_The task_
Your task is to reproduce the listing exactly, without its images.

_Dataset content_

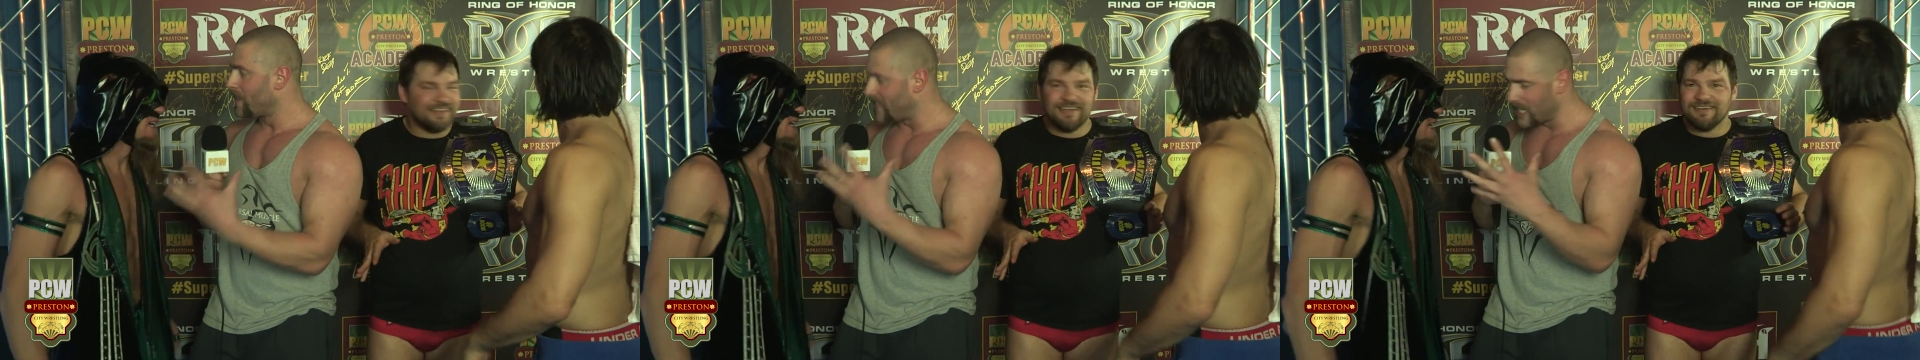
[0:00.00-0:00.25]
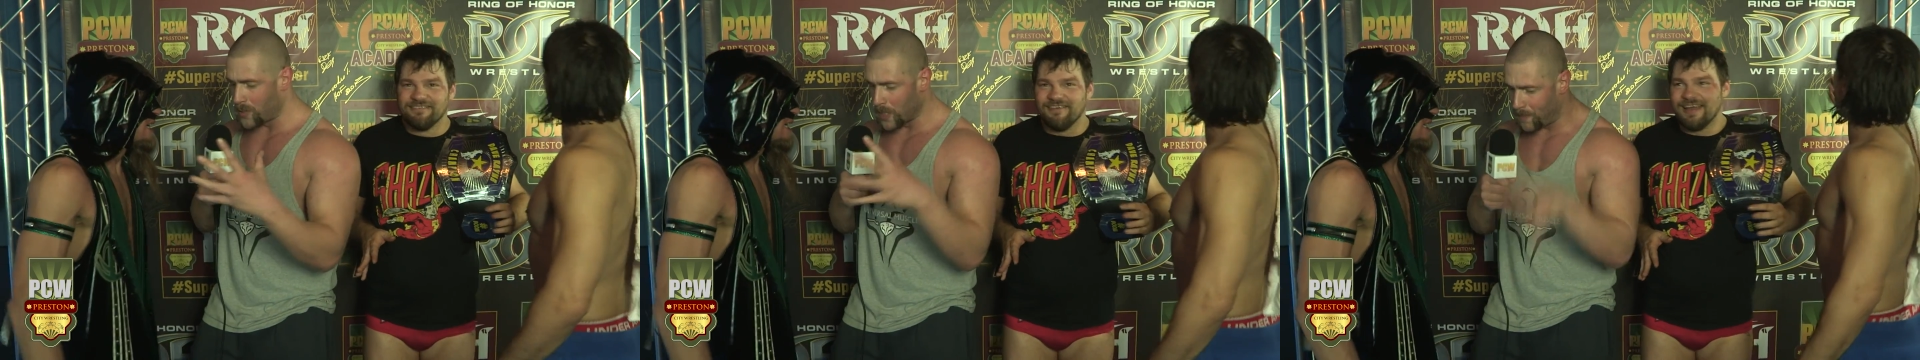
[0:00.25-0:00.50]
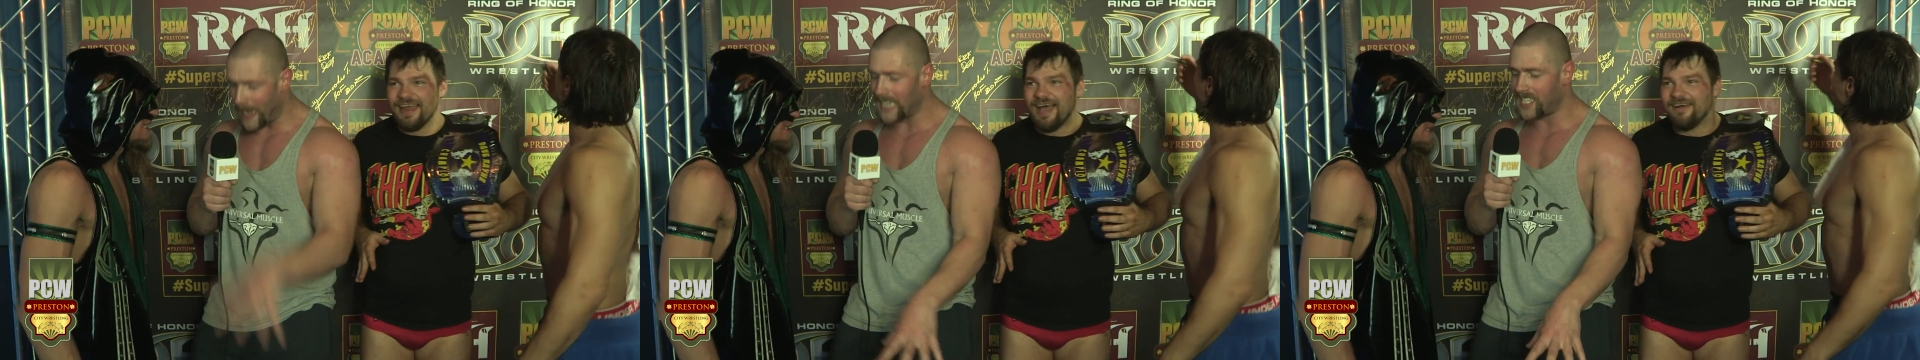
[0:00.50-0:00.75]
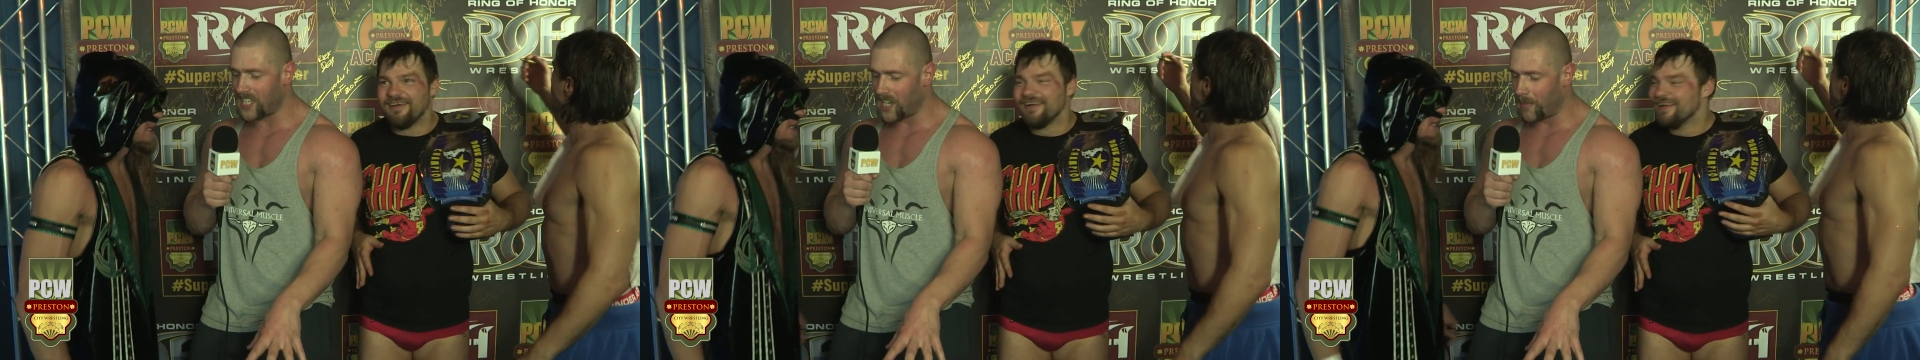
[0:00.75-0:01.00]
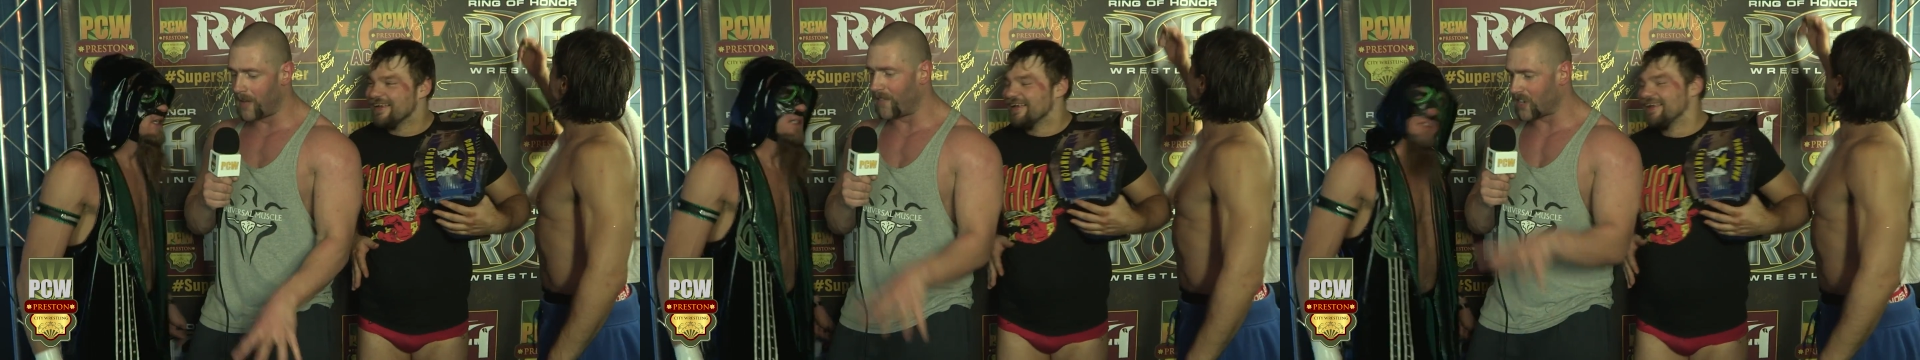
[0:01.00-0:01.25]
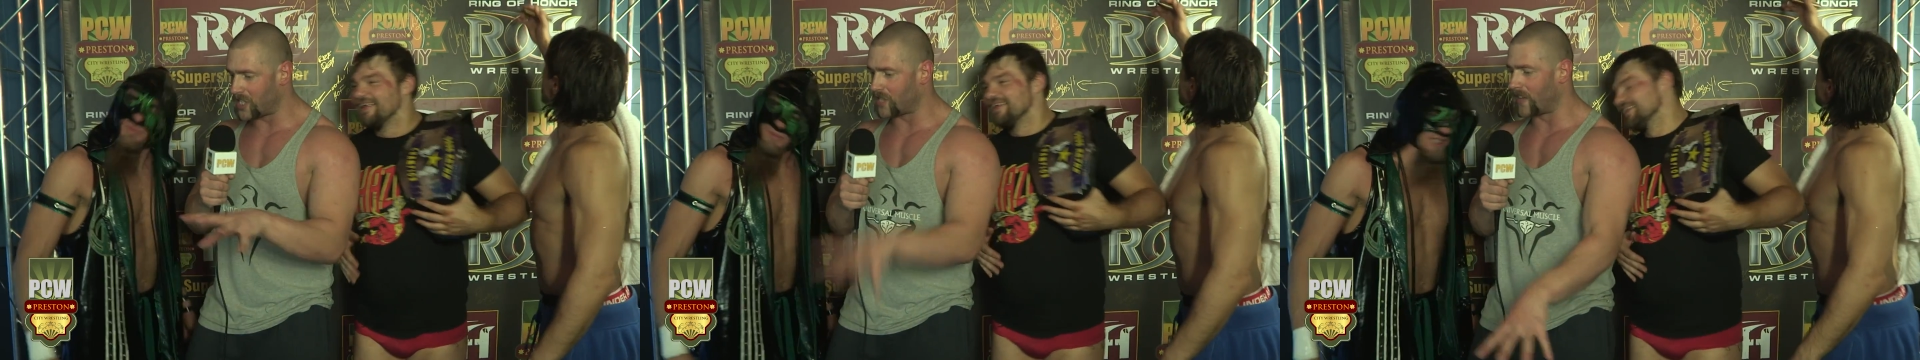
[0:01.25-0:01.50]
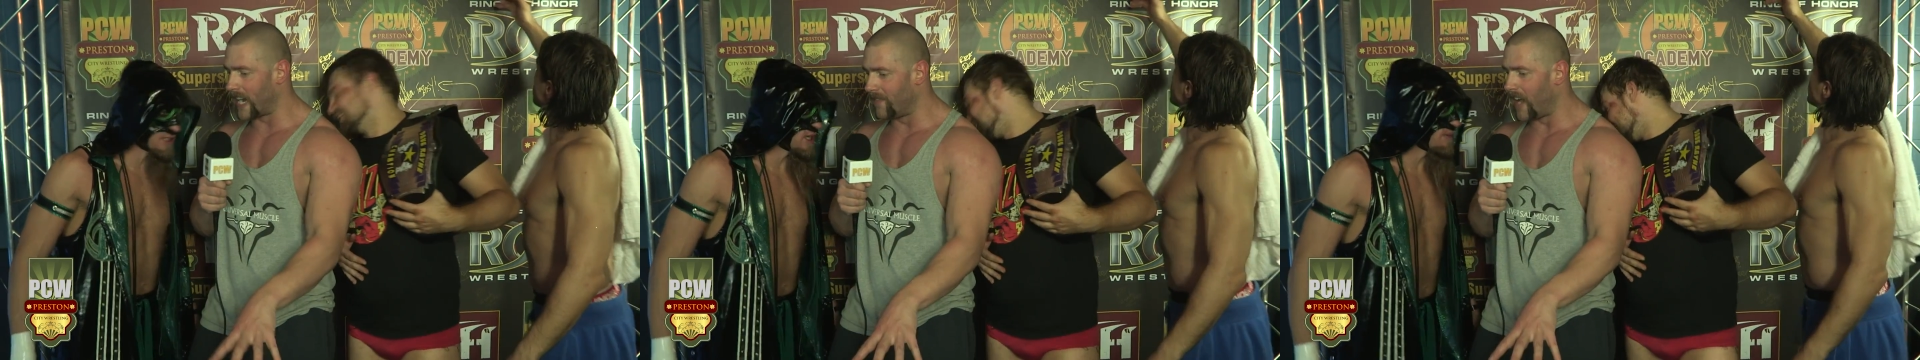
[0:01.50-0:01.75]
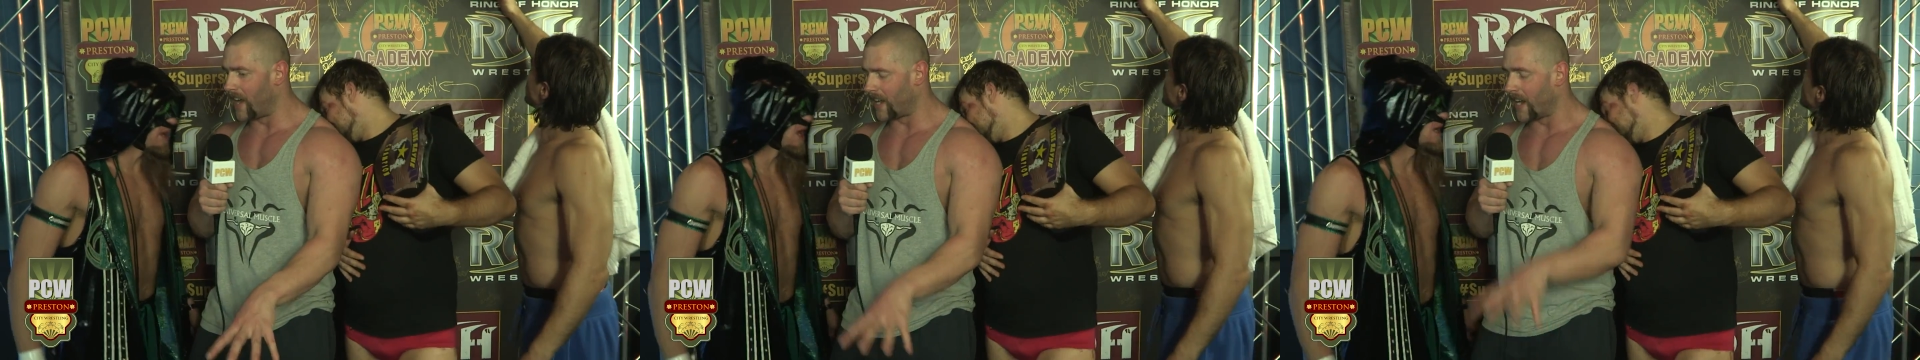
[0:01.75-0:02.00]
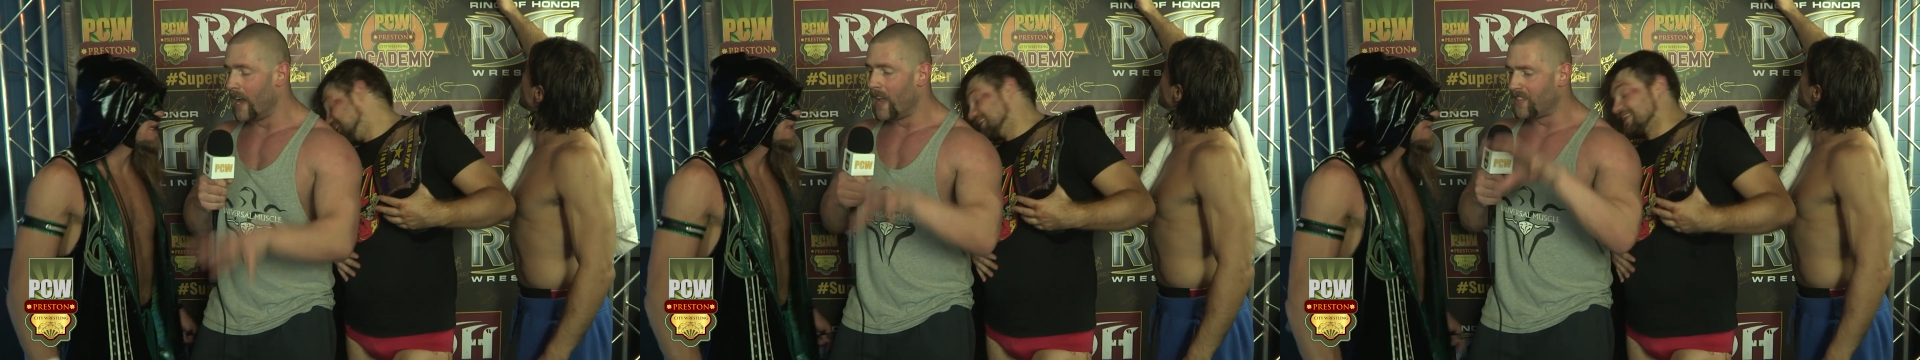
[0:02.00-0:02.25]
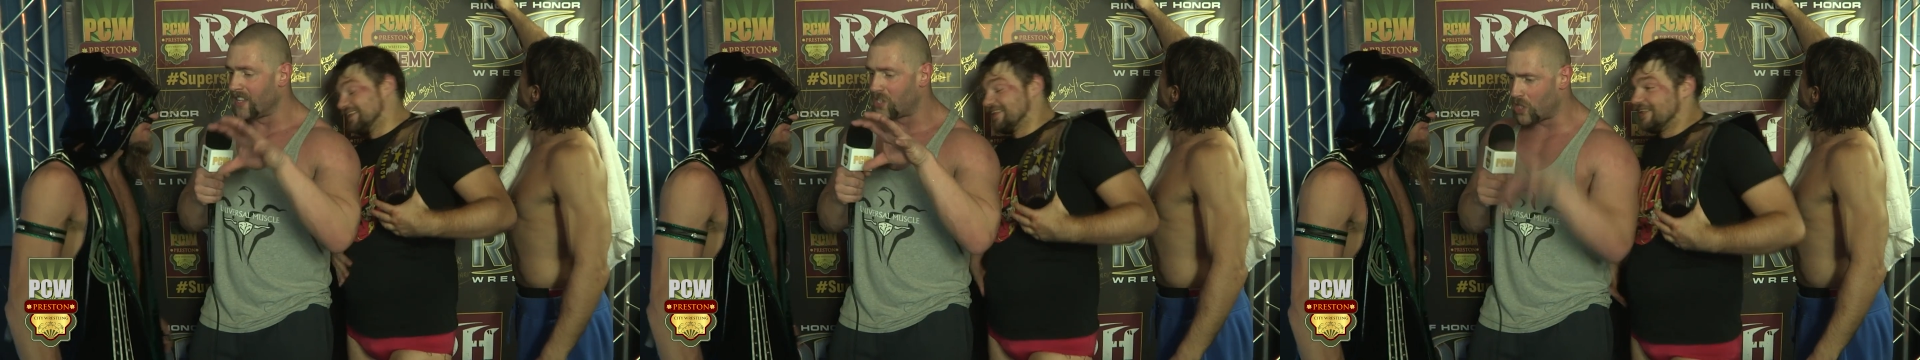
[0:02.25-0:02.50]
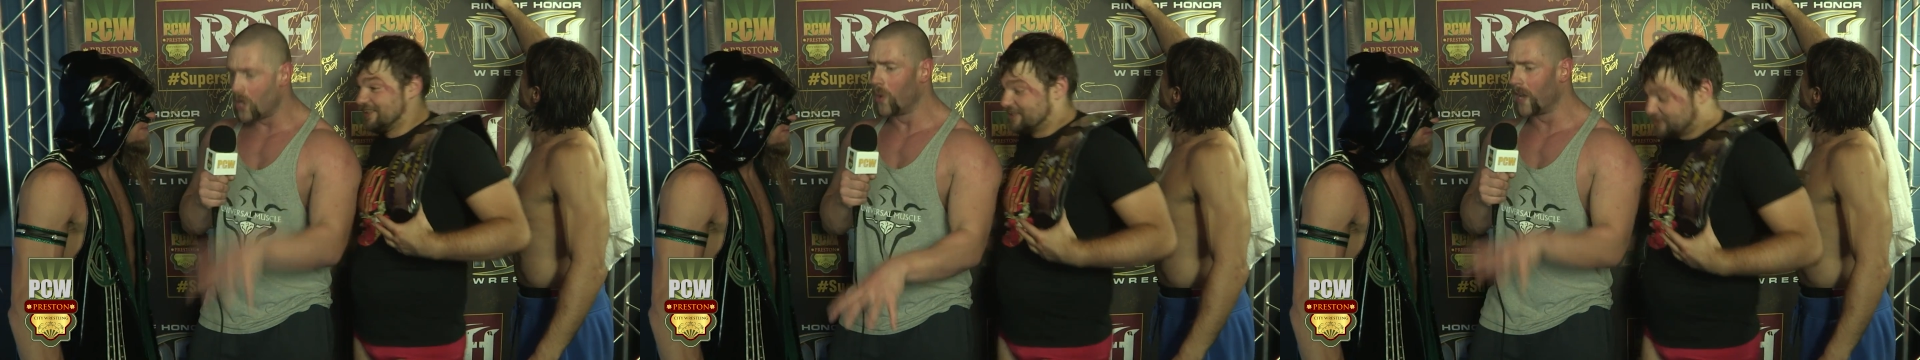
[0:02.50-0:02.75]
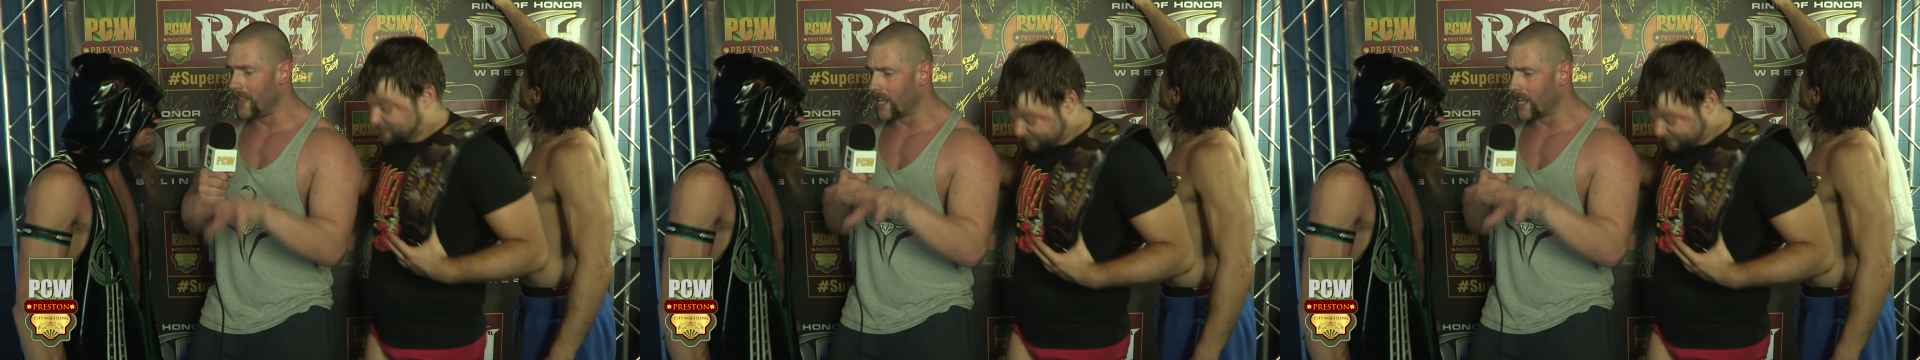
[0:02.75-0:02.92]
Speaker 1: this was P C W versus Ring of Honor. The jewel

_Output of the task_
[0:00.00-0:00.25]
[0:00.25-0:00.50]
[0:00.50-0:00.75]
[0:00.75-0:01.00]
[0:01.00-0:01.25]
[0:01.25-0:01.50]
[0:01.50-0:01.75]
[0:01.75-0:02.00]
[0:02.00-0:02.25]
[0:02.25-0:02.50]
[0:02.50-0:02.75]
[0:02.75-0:02.92]
Speaker 1: this was P C W versus Ring of Honor. The jewel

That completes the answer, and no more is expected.